Insgesamt haben sich die Zahlen für tkMS im letzten Quartal positiv entwickelt. So hat Marine Systems sowohl den Auftragseingang mit 140 Millionen Euro (Vorjahr: 135 Millionen Euro) als auch den Umsatz mit 532 Millionen Euro (Vorjahr: 497 Millionen) gesteigert. „Aufgrund der positiven Projektentwicklung im Über- und Unterwasserbereich setzte sich die stabile Umsatzentwicklung weiter fort“, heißt es im gestern veröffentlichten Zwischenbericht. Das spiegele sich auch im Bereinigten EBIT wider, das mit 25 Millionen Euro deutlich über dem Vorjahr (14 Millionen Euro) lag.

Und auch auf einem wichtigen Auslandsmarkt bekommt die Werft Unterstützung von der Bundesregierung.

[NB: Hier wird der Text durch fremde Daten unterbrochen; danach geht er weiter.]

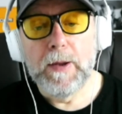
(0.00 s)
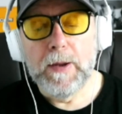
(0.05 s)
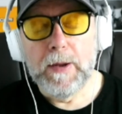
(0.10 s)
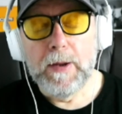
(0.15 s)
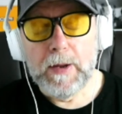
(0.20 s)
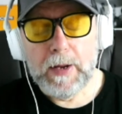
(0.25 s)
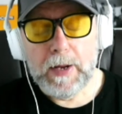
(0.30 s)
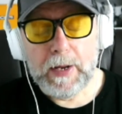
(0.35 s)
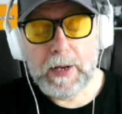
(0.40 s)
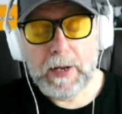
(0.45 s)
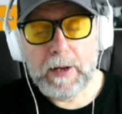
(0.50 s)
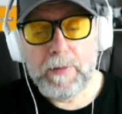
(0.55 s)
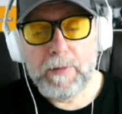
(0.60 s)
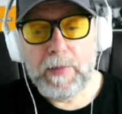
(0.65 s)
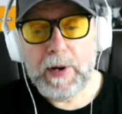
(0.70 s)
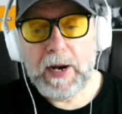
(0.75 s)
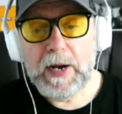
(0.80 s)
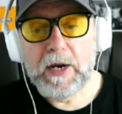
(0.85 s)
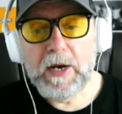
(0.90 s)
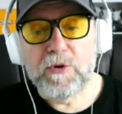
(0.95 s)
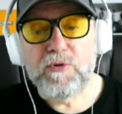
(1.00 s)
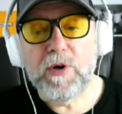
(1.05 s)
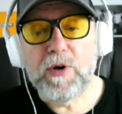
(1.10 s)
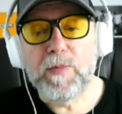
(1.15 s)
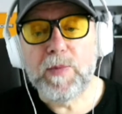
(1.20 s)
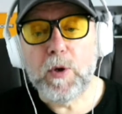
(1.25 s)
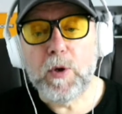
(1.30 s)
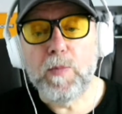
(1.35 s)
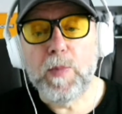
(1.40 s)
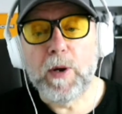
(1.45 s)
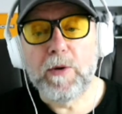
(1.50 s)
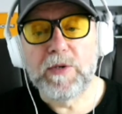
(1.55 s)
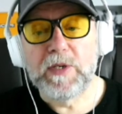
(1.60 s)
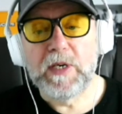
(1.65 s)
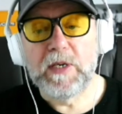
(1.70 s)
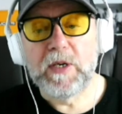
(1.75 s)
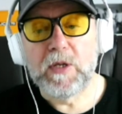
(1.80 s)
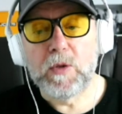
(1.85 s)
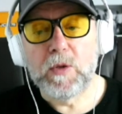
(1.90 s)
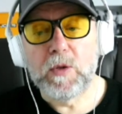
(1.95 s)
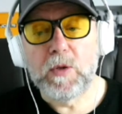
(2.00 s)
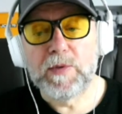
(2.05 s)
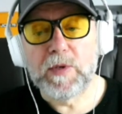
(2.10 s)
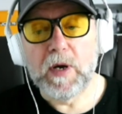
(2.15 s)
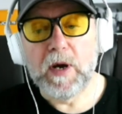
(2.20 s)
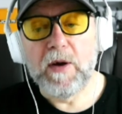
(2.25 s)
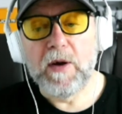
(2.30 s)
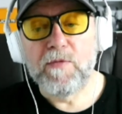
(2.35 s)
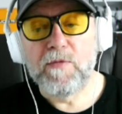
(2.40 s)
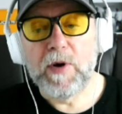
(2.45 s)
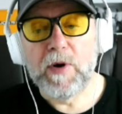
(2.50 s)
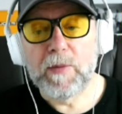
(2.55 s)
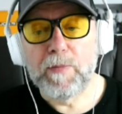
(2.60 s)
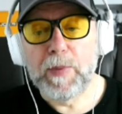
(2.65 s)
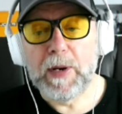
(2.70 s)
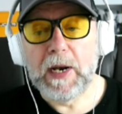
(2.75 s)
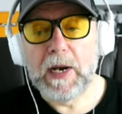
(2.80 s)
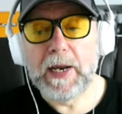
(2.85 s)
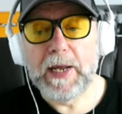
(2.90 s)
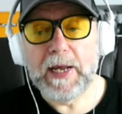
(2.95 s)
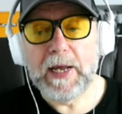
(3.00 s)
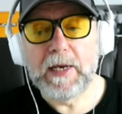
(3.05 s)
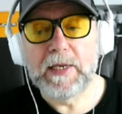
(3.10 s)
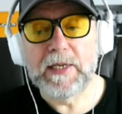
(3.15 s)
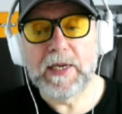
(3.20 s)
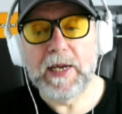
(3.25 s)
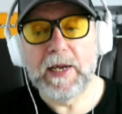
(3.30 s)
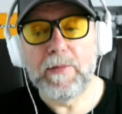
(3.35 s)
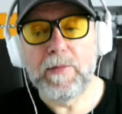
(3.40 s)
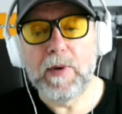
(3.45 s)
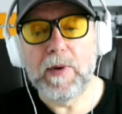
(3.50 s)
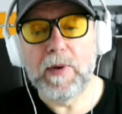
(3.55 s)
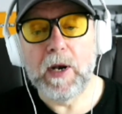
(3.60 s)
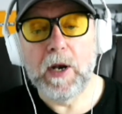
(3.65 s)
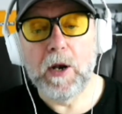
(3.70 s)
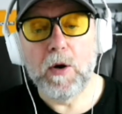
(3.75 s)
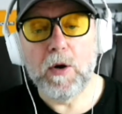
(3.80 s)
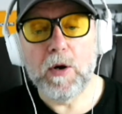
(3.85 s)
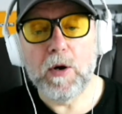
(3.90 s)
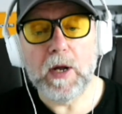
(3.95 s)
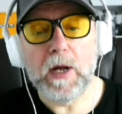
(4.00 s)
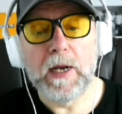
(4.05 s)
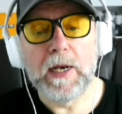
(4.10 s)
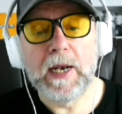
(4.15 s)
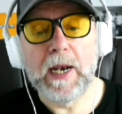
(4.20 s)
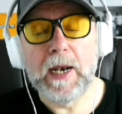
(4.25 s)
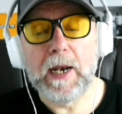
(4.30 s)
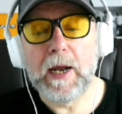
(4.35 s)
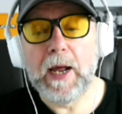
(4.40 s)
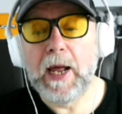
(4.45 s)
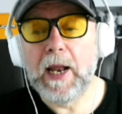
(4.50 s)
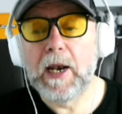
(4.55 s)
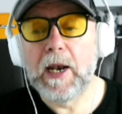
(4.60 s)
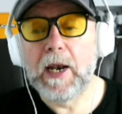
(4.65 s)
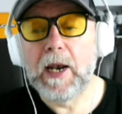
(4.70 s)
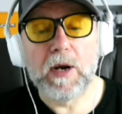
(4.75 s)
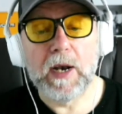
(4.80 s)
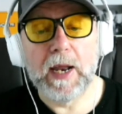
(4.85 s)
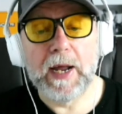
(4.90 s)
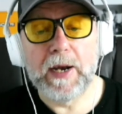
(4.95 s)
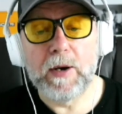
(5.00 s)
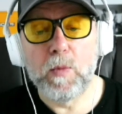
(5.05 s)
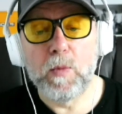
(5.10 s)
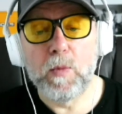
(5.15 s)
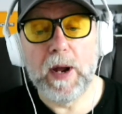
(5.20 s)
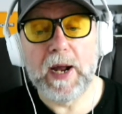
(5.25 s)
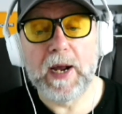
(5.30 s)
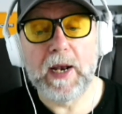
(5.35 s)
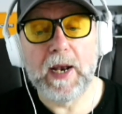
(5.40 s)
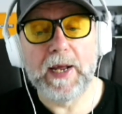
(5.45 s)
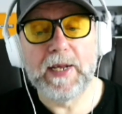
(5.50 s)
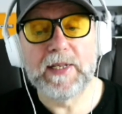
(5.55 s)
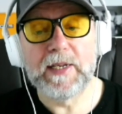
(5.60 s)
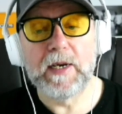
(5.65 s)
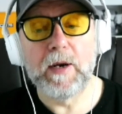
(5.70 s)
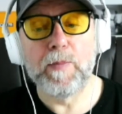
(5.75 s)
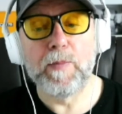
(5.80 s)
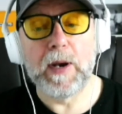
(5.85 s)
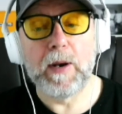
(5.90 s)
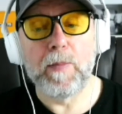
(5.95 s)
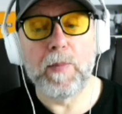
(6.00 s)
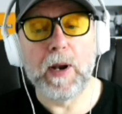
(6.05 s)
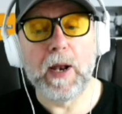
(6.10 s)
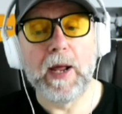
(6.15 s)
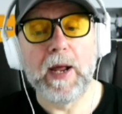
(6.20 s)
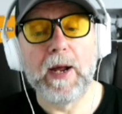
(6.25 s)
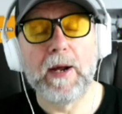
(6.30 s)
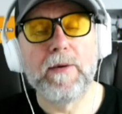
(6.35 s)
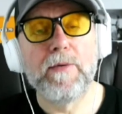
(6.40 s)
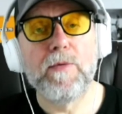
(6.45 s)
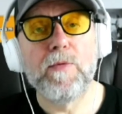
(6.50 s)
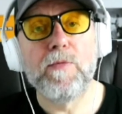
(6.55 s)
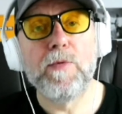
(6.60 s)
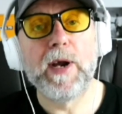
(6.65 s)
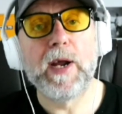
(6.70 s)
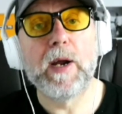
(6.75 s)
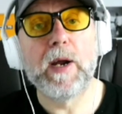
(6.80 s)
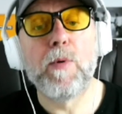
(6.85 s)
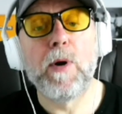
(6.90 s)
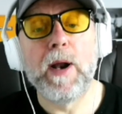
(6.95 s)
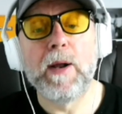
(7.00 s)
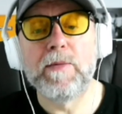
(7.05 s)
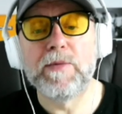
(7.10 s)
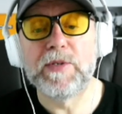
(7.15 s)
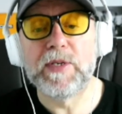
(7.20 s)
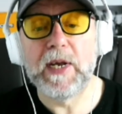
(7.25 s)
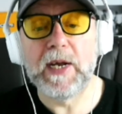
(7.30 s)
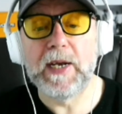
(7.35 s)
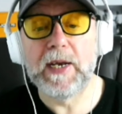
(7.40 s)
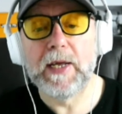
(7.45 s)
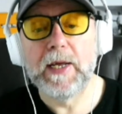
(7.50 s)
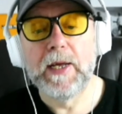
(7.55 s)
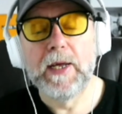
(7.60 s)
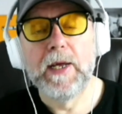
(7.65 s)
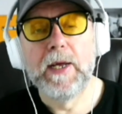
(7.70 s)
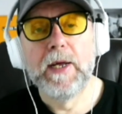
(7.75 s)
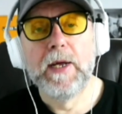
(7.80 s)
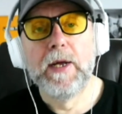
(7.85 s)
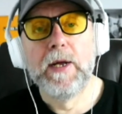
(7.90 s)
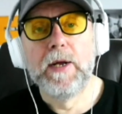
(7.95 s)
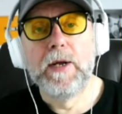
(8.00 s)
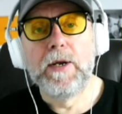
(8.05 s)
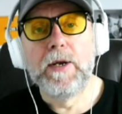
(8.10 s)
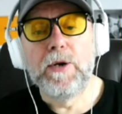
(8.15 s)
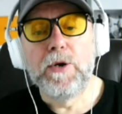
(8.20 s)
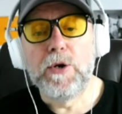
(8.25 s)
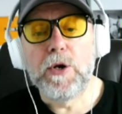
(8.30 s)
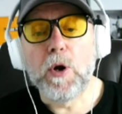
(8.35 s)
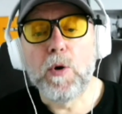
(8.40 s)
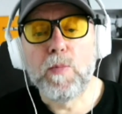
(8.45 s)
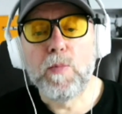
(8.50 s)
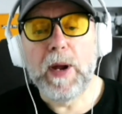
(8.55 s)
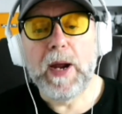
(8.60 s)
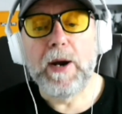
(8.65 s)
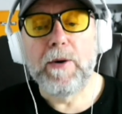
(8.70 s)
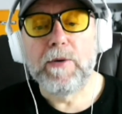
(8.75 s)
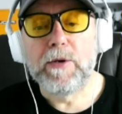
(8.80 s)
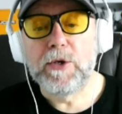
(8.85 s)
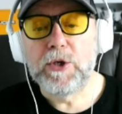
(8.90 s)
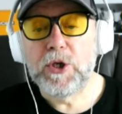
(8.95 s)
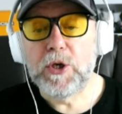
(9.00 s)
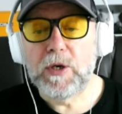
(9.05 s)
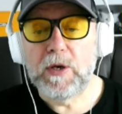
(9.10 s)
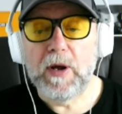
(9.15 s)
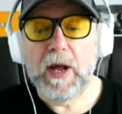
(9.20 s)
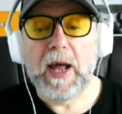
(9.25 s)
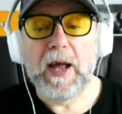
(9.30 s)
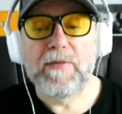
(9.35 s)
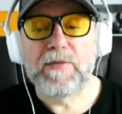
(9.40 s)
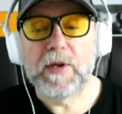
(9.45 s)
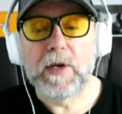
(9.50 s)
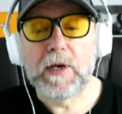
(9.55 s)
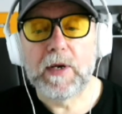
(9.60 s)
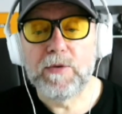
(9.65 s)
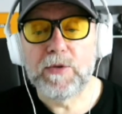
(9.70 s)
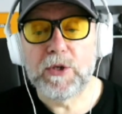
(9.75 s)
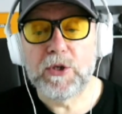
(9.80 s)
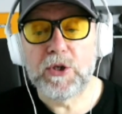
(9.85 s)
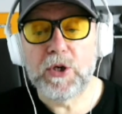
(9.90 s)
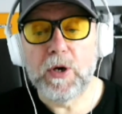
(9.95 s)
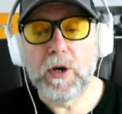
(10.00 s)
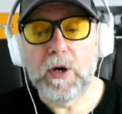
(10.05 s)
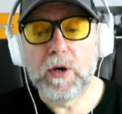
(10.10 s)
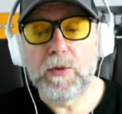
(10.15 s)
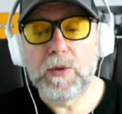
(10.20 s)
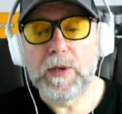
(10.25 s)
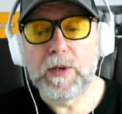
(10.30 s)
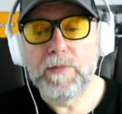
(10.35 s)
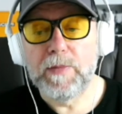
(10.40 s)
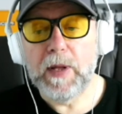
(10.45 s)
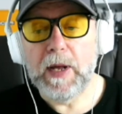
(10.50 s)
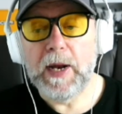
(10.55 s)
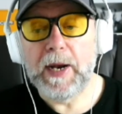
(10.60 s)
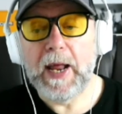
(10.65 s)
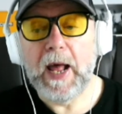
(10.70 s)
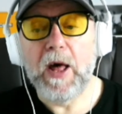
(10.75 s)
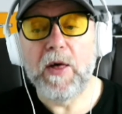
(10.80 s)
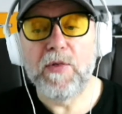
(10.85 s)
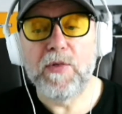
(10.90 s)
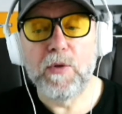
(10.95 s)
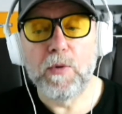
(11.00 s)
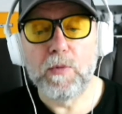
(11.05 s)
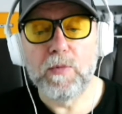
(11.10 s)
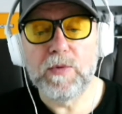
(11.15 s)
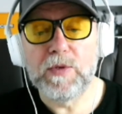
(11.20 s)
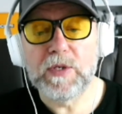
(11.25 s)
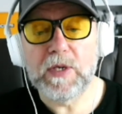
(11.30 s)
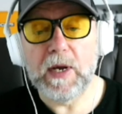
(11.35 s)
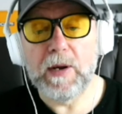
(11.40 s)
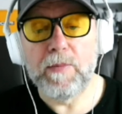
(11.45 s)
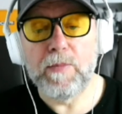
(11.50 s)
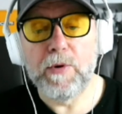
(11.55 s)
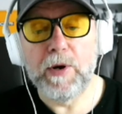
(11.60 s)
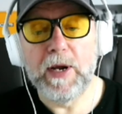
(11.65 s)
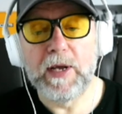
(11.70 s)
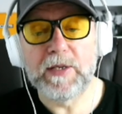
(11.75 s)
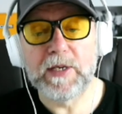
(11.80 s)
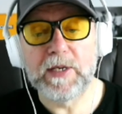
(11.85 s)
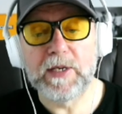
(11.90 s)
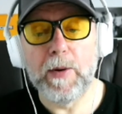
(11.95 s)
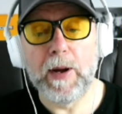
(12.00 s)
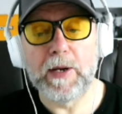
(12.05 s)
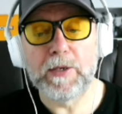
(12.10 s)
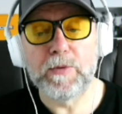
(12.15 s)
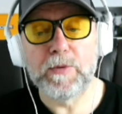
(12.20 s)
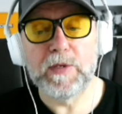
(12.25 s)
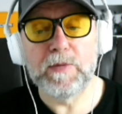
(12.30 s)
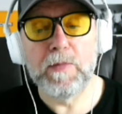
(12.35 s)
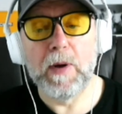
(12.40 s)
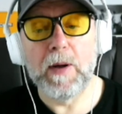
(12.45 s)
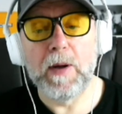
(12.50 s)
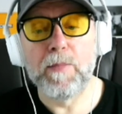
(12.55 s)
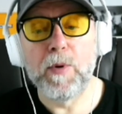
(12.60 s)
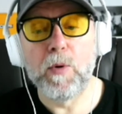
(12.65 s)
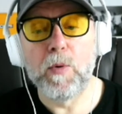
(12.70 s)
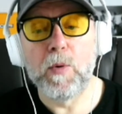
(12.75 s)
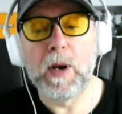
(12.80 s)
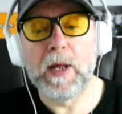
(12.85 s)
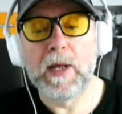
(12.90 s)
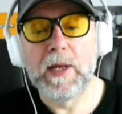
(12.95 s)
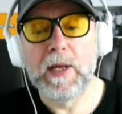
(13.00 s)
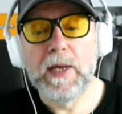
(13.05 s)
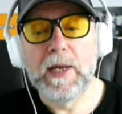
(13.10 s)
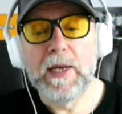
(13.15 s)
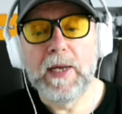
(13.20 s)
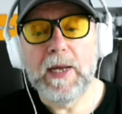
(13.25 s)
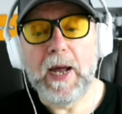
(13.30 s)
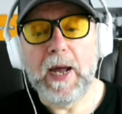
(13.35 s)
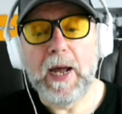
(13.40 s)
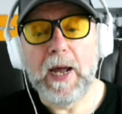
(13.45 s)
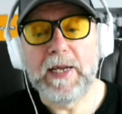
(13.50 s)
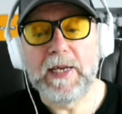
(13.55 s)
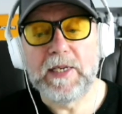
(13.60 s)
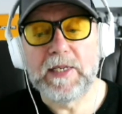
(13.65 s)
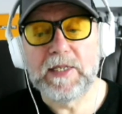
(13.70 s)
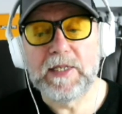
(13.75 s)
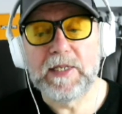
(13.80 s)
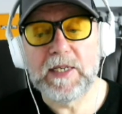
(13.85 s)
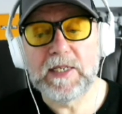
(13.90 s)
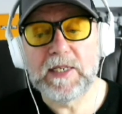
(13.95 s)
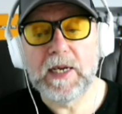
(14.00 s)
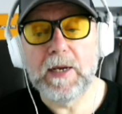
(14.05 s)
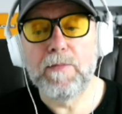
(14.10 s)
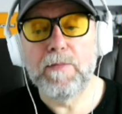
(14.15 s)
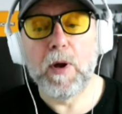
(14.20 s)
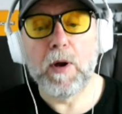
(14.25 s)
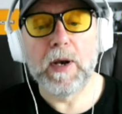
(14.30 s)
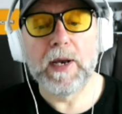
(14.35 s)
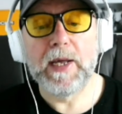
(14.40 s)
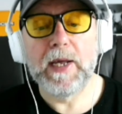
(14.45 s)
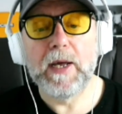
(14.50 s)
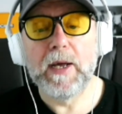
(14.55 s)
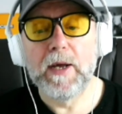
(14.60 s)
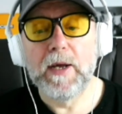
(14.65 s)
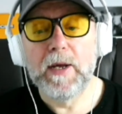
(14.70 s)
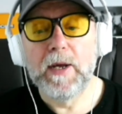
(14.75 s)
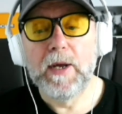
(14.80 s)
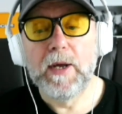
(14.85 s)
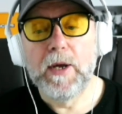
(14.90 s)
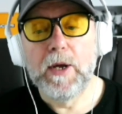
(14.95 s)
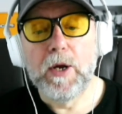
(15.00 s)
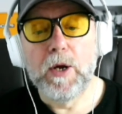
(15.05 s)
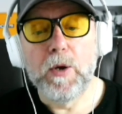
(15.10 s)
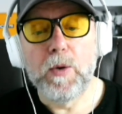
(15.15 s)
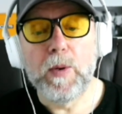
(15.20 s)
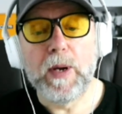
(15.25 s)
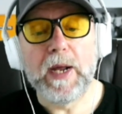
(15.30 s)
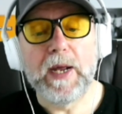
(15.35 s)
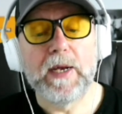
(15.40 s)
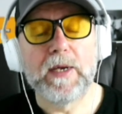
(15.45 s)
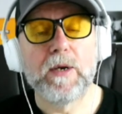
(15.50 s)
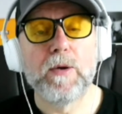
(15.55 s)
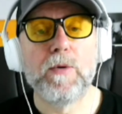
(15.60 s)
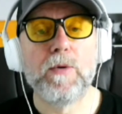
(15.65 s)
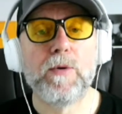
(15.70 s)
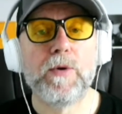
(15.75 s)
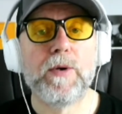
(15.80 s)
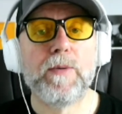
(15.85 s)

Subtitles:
In a tribute posted to the website of rugby league team Lock Lane, where Clayton had been a player, Rick Brown said, "No parent should have to lose a child, and our thoughts and prayers go out to his mum, Paula, and his sister, Molly, who he adored."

Wie das US-Fachportal Breaking Defense schreibt, hat Verteidigungsminister Boris Pistorius seinem kanadischen Amtskollegen Bill Blair vorgeschlagen, dass Kanada in das norwegisch-deutsche Vorhaben zur Beschaffung von U-Booten der Klasse U212 CD einstiegen solle. Blair habe dies bei einer Veranstaltung der Defense Writers Group in Washington gesagt, heißt es in dem Artikel. Pistorius hatte bei seinem Besuch in Ottawa am 11. Mai den Vorschlag einer „trilateralen strategischen Partnerschaft“ zwischen den drei Ländern vorgeschlagen, die offenbar auch die gemeinsame U-Boot-Beschaffung umfasst.